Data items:
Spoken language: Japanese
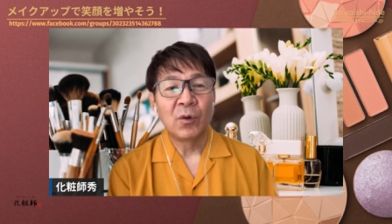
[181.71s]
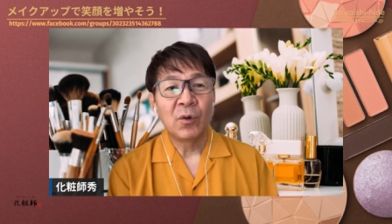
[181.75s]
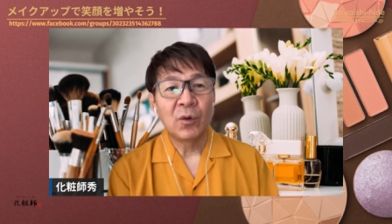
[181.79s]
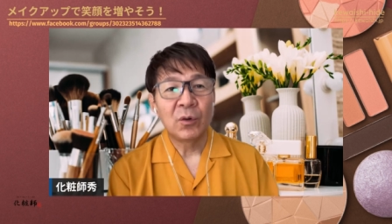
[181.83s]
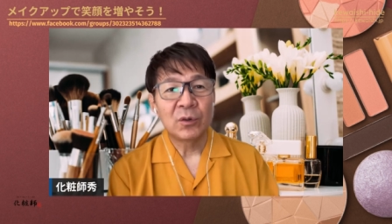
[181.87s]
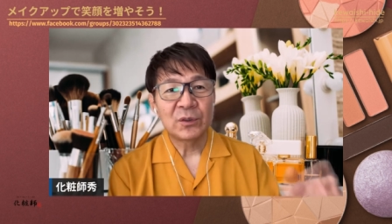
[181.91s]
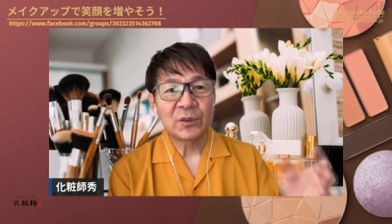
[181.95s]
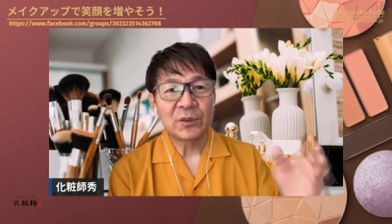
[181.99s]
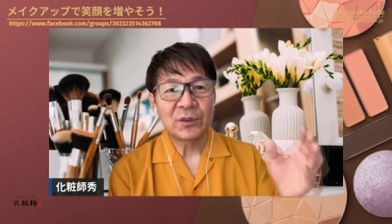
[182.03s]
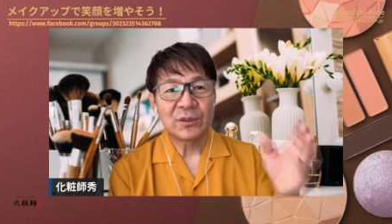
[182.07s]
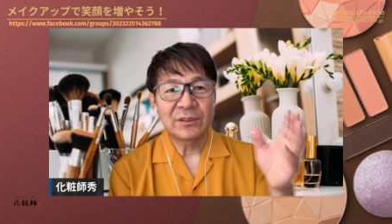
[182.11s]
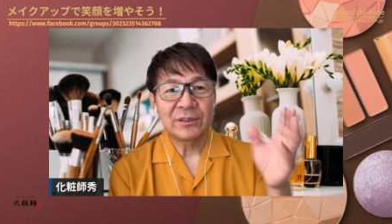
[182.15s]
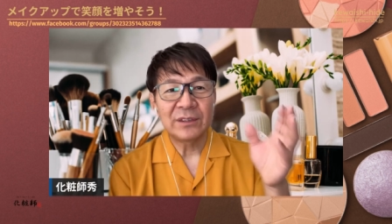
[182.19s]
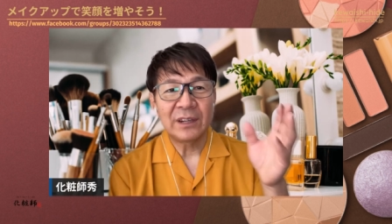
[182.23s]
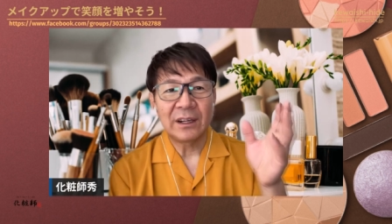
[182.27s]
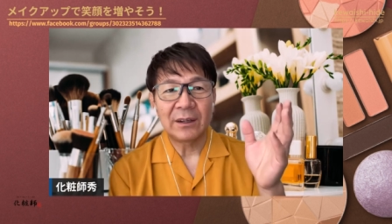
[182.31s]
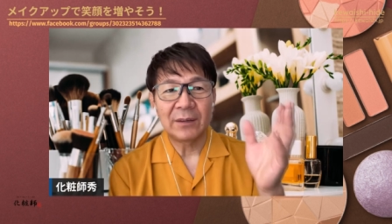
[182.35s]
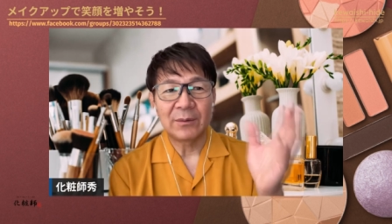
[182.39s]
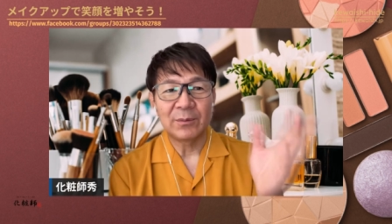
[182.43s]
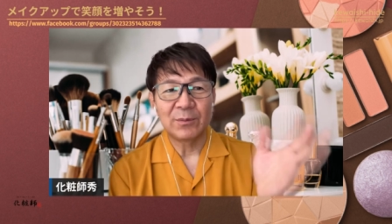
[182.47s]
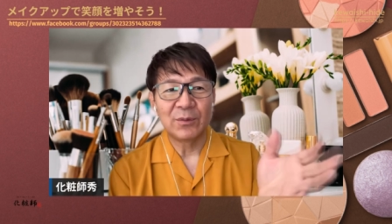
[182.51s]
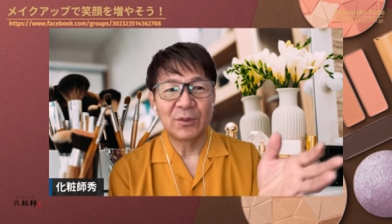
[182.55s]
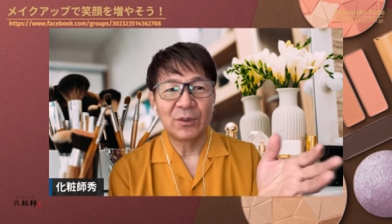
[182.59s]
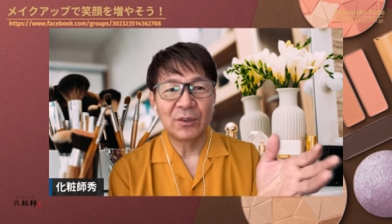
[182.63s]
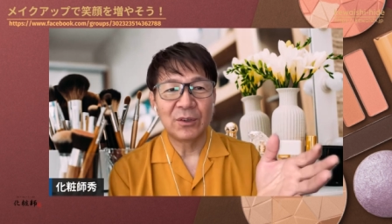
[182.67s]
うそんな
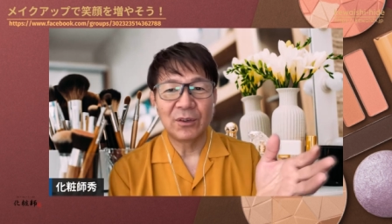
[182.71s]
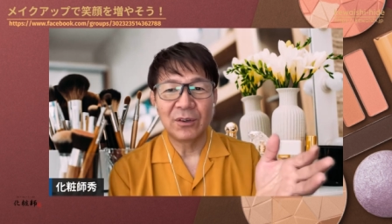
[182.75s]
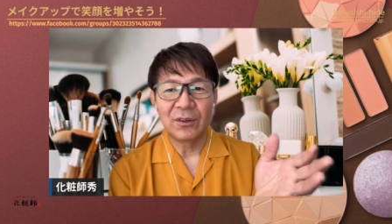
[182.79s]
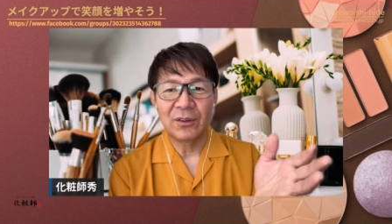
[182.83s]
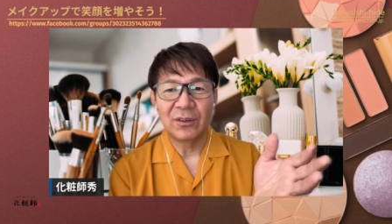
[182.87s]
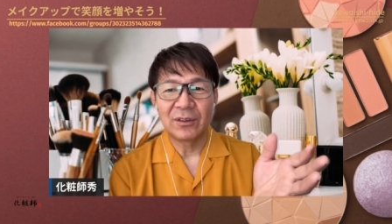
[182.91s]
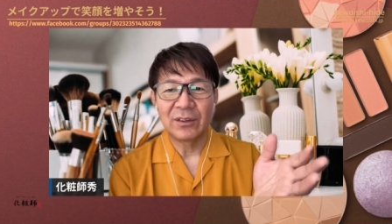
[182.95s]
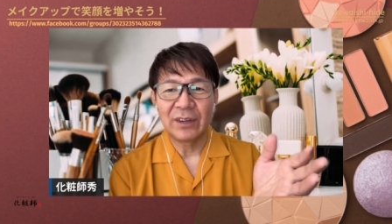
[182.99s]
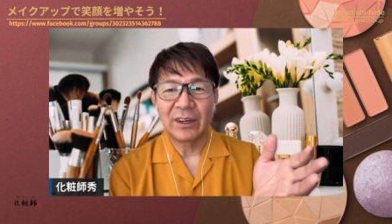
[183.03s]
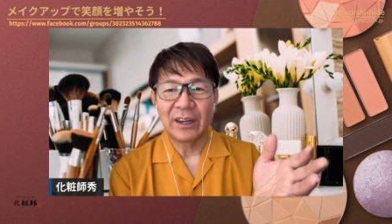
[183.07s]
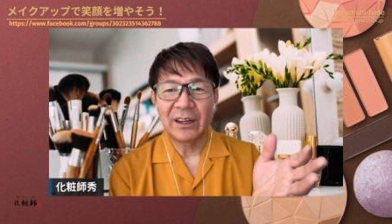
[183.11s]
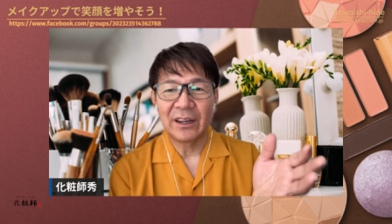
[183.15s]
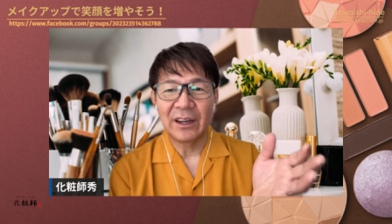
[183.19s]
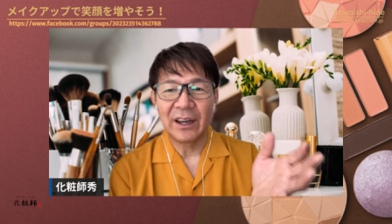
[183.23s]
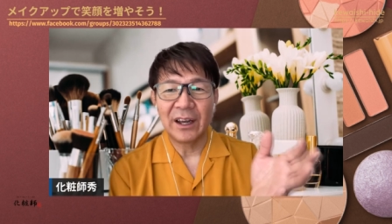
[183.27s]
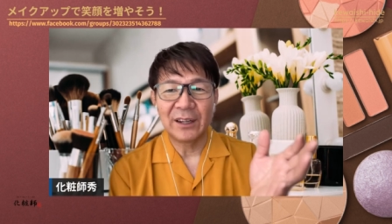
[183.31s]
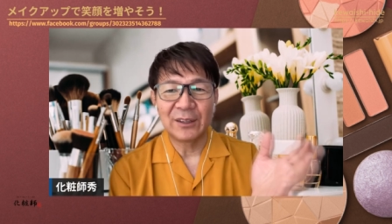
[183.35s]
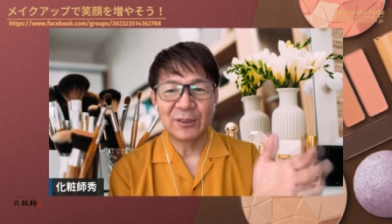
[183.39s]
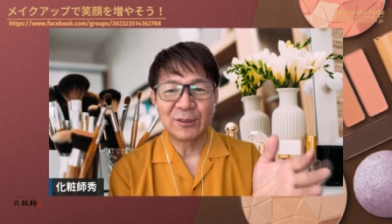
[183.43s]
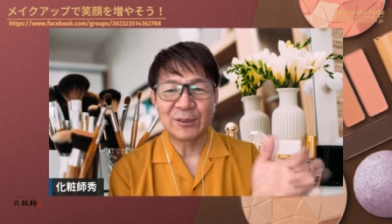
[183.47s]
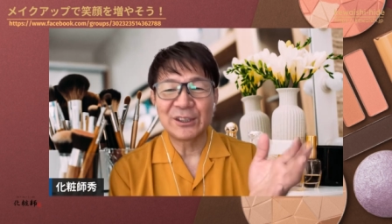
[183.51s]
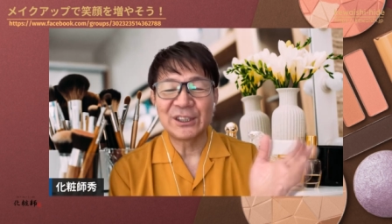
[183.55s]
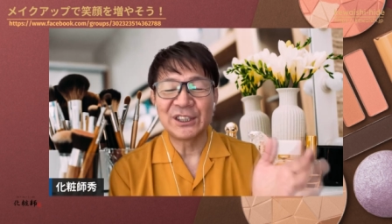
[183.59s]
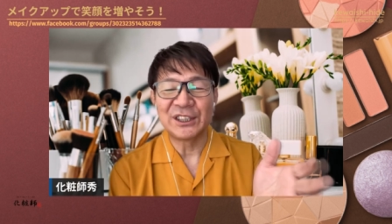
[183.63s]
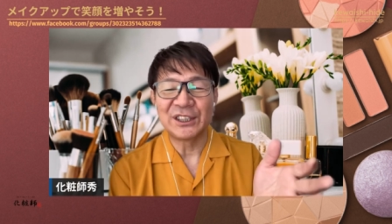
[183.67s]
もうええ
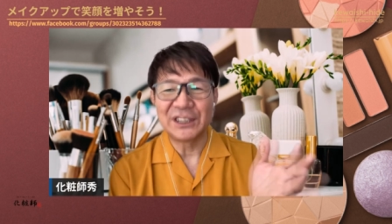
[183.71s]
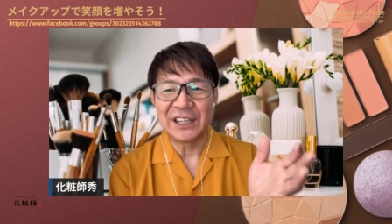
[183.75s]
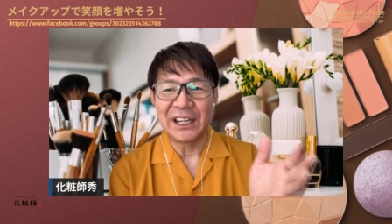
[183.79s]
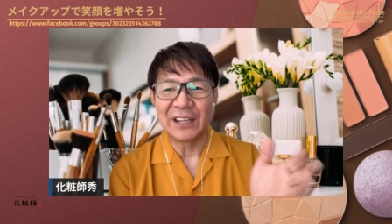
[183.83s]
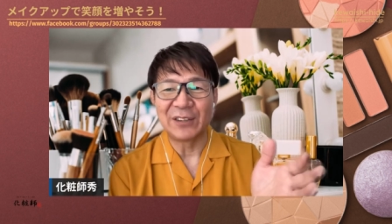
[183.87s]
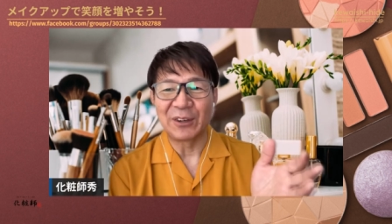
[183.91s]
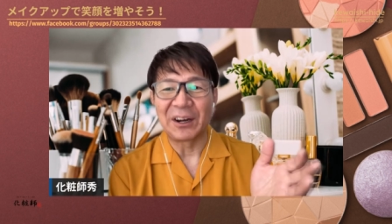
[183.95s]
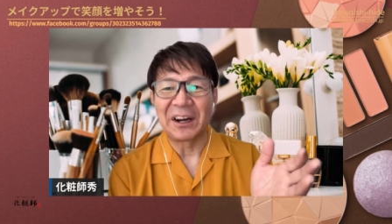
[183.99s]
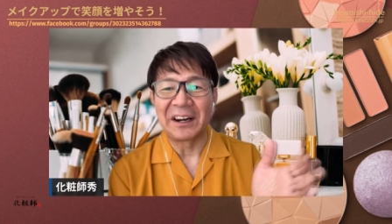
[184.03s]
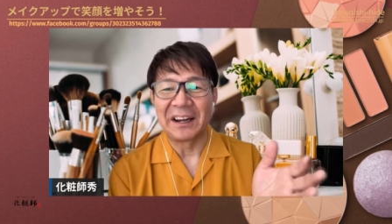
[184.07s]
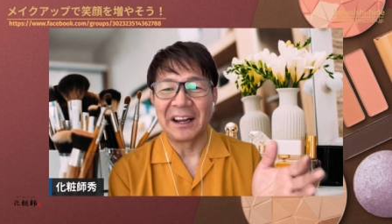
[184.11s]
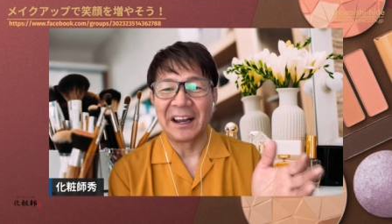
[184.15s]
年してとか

--

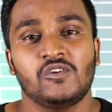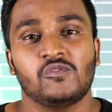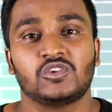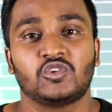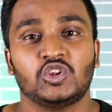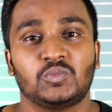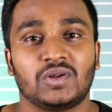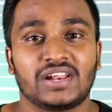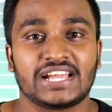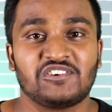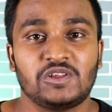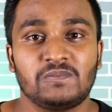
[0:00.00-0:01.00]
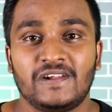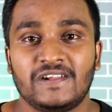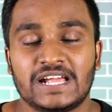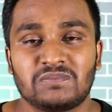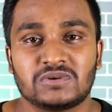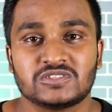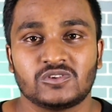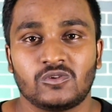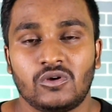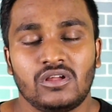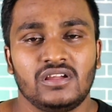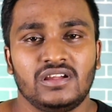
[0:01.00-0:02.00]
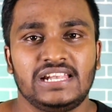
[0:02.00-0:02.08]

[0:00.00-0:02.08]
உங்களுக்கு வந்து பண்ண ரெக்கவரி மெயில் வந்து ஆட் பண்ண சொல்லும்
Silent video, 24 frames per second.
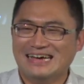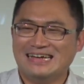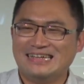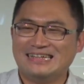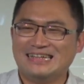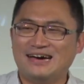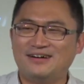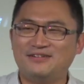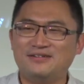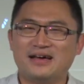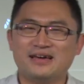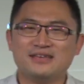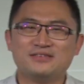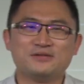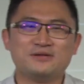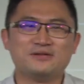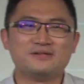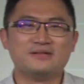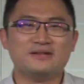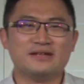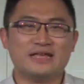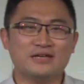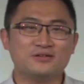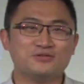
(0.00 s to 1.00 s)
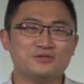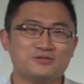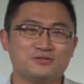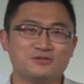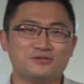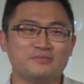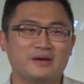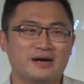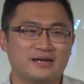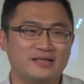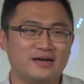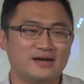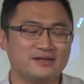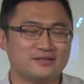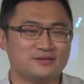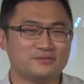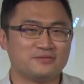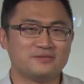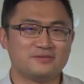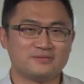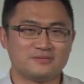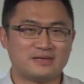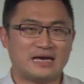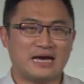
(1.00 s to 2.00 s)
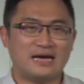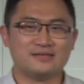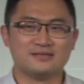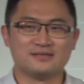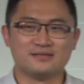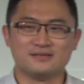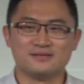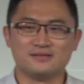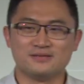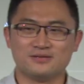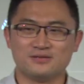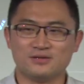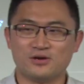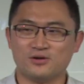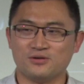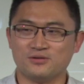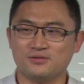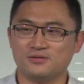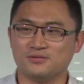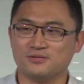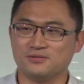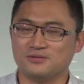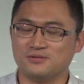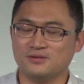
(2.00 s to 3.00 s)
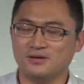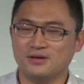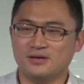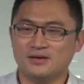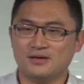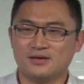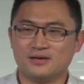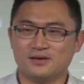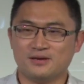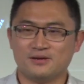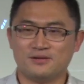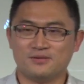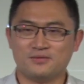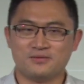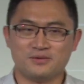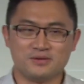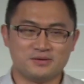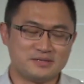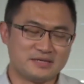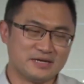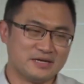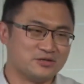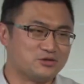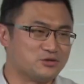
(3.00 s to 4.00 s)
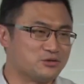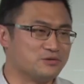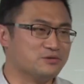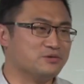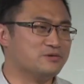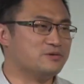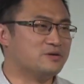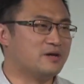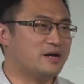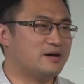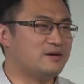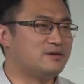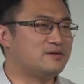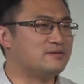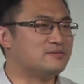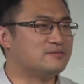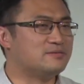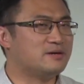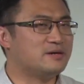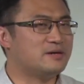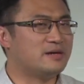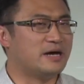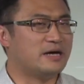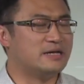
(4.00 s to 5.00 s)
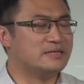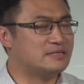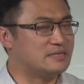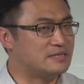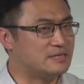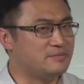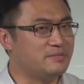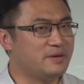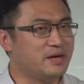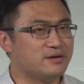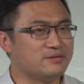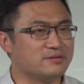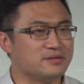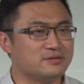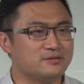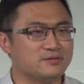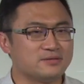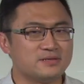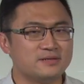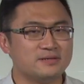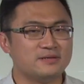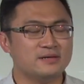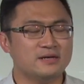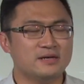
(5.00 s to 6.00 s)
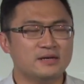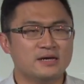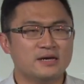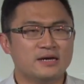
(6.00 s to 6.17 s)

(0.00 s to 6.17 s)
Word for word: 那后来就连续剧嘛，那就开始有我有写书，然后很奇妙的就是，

What this task involves | Taking the entries above, copy word for word the lines from the one with "[0:01.00-0:02.00]" up to and including the one with "Word for word: 那后来就连续剧嘛，那就开始有我有写书，然后很奇妙的就是，", without any picture.

Reply to the exercise |
[0:01.00-0:02.00]
[0:02.00-0:02.08]

[0:00.00-0:02.08]
உங்களுக்கு வந்து பண்ண ரெக்கவரி மெயில் வந்து ஆட் பண்ண சொல்லும்
Silent video, 24 frames per second.
(0.00 s to 1.00 s)
(1.00 s to 2.00 s)
(2.00 s to 3.00 s)
(3.00 s to 4.00 s)
(4.00 s to 5.00 s)
(5.00 s to 6.00 s)
(6.00 s to 6.17 s)

(0.00 s to 6.17 s)
Word for word: 那后来就连续剧嘛，那就开始有我有写书，然后很奇妙的就是，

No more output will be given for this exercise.